### Task requirements
The answer must be an exact copy of the records, with every picture left out.

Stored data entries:

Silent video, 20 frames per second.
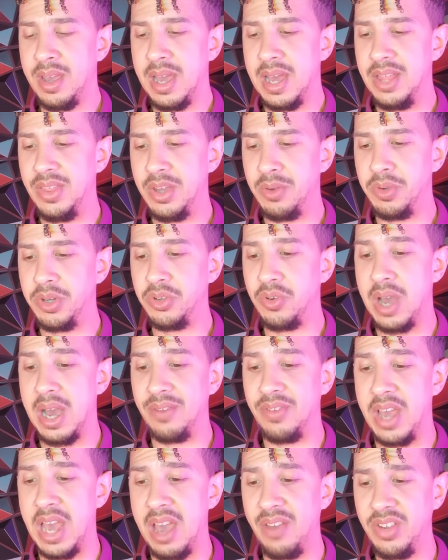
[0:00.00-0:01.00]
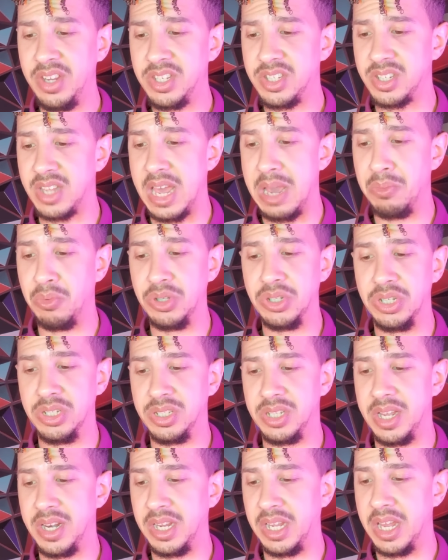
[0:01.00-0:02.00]
And then we do have Heavy Slam, which
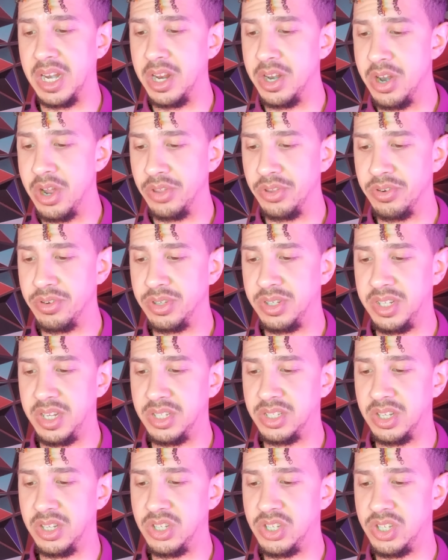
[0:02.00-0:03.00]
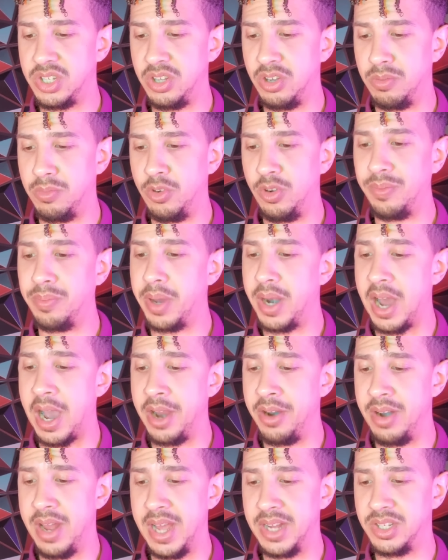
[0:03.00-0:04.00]
is yet again another decent steel move, but
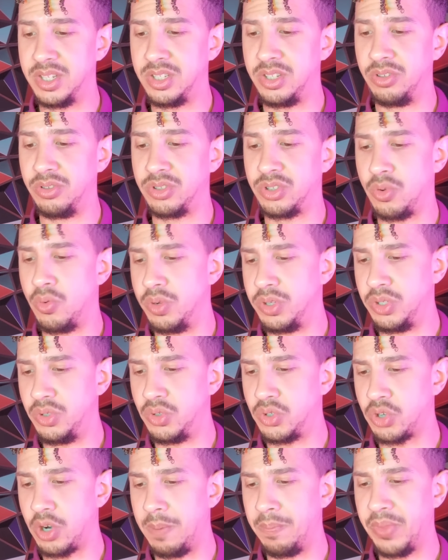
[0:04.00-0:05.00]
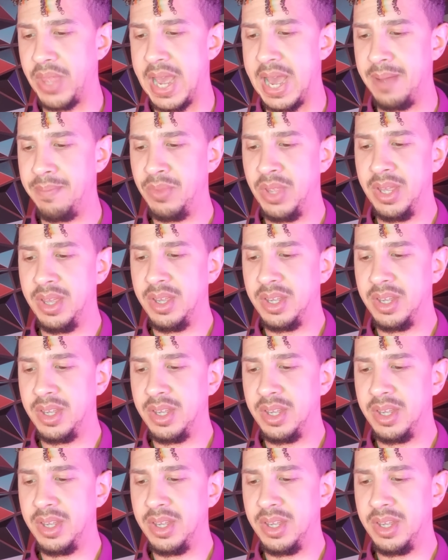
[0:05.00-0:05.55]
Iron Head still is going to trump that.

### Exercise solution
Silent video, 20 frames per second.
[0:00.00-0:01.00]
[0:01.00-0:02.00]
And then we do have Heavy Slam, which
[0:02.00-0:03.00]
[0:03.00-0:04.00]
is yet again another decent steel move, but
[0:04.00-0:05.00]
[0:05.00-0:05.55]
Iron Head still is going to trump that.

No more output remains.